I have one of Christopher Reeves but I can't read past the first chapter. It's heartbreaking.


----------



## sjc (Oct 29, 2008)

I must add:  The Connie Francis one was the saddest...how she survived that rape; I'll never know.  I've seen her in person and she is a teeny tiny woman...what she endured is unfathomable.


----------



## mlewis78 (Apr 19, 2009)

If politicians, presidents, secretaries of state are celebrities, I've read quite a few.  I don't think I can remember them all, but Brandon reminded me that I'd read David Niven book from way back.  These were all pre-Kindle, and I can't think of all of them:

Ellen
Sidney Poitier
Elie Wiesel
Hillary Clinton
President Bill Clinton
Sen.

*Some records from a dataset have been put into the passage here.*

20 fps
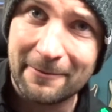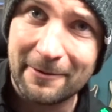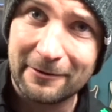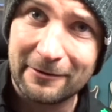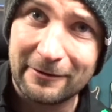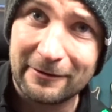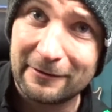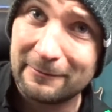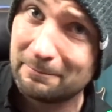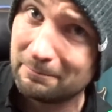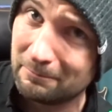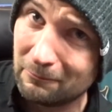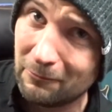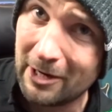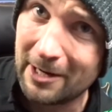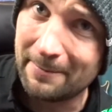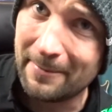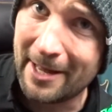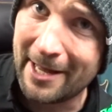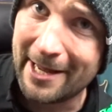which is
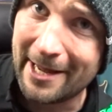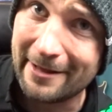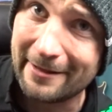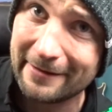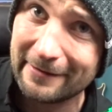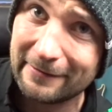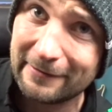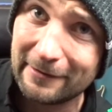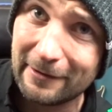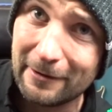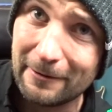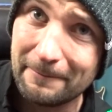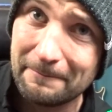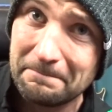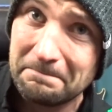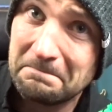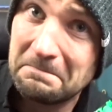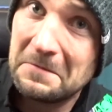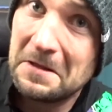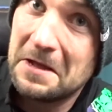right up my alley, so
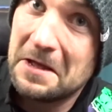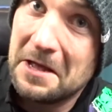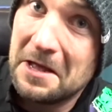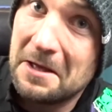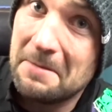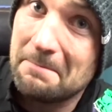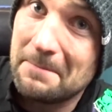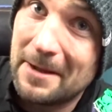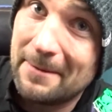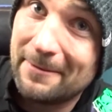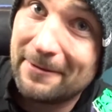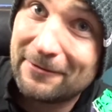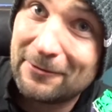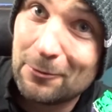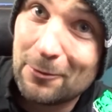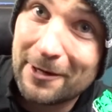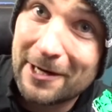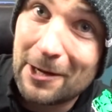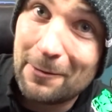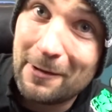maybe this will
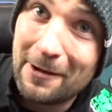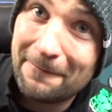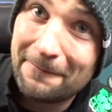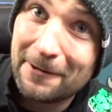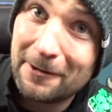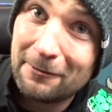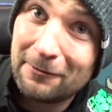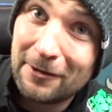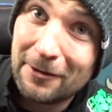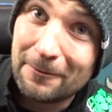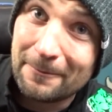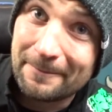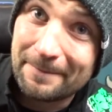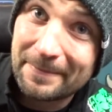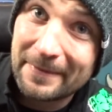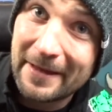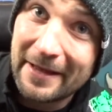work out well for you too.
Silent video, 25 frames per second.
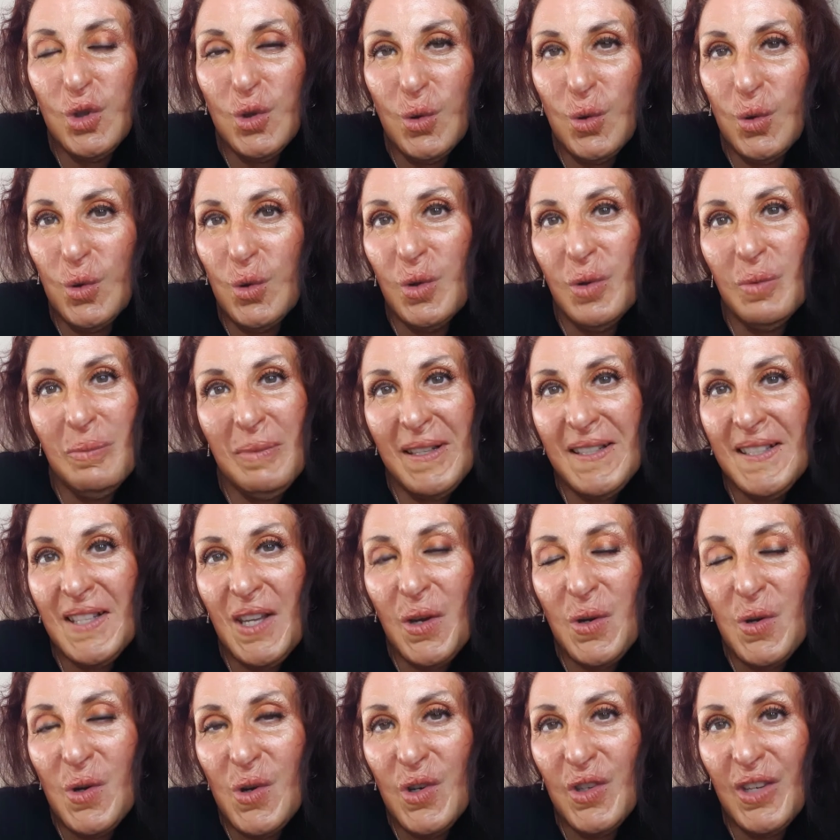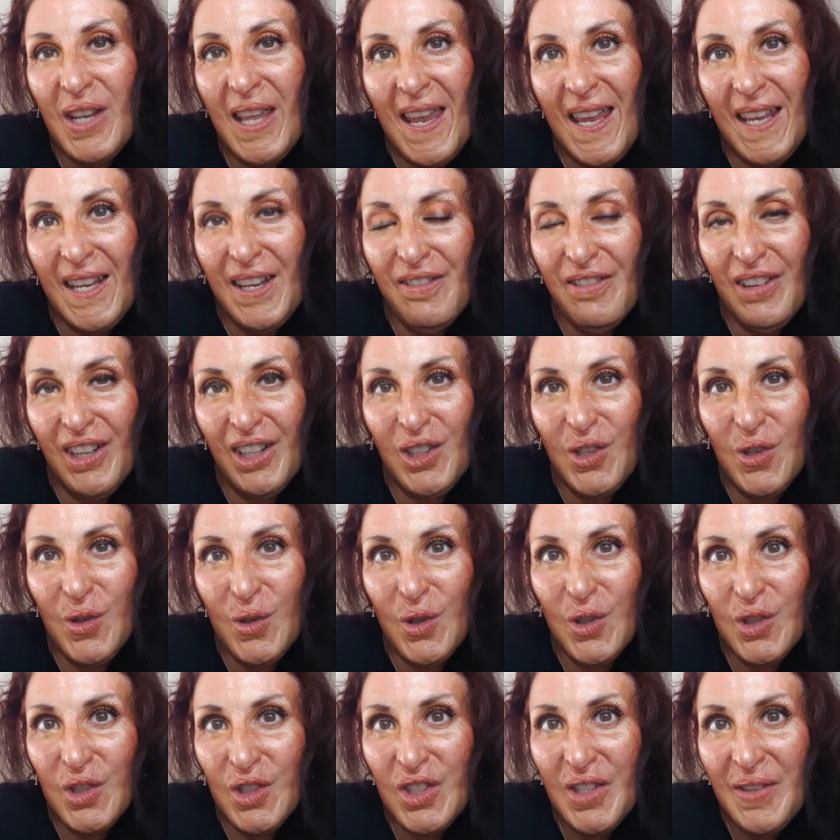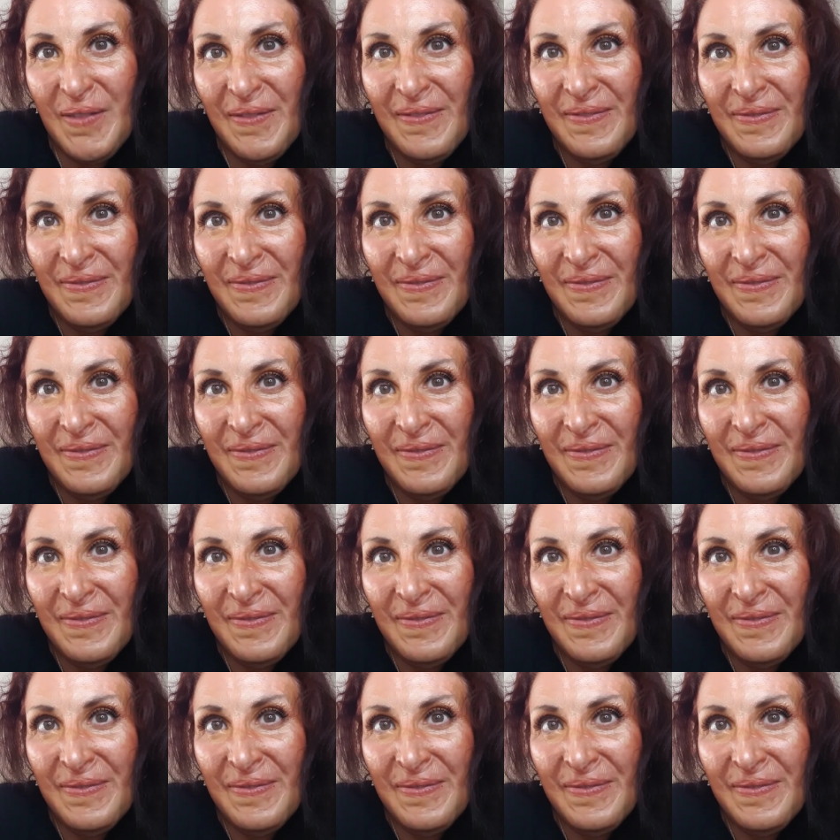don't miss out on any videos.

Edward M. Kennedy
Queen Noor


----------



## sheltiemom (Dec 28, 2008)

I have read the Michael J Fox books.  Years ago, I really enjoyed a book about Anne Baxter going to live in Australia.


----------



## Susan in VA (Apr 3, 2009)

That reminds me that I also read Crichton's _Travels_, which isn't exactly a bio but does recount some of his "adventures".


----------



## pomlover2586 (Feb 14, 2009)

I read A Spice Girls autobiography.....  I was about 13? maybe 14.....so I use that as an excuse........wouldn't touch it now!  http://www.amazon.com/Spice-Girls-Uncensored-Biggest-Phenomenon/dp/0345425596/ref=sr_1_8?ie=UTF8&s=books&qid=1266729762&sr=8-8


----------



## MichelleR (Feb 21, 2009)

Too many to count -- lots mentioned in this thread.


----------



## The Hooded Claw (Oct 12, 2009)

Susan in VA said:


> That reminds me that I also read Crichton's _Travels_, which isn't exactly a bio but does recount some of his "adventures".


I'd forgotten, I read that years ago in DTB. Very interesting read!


----------



## Leslie (Apr 7, 2008)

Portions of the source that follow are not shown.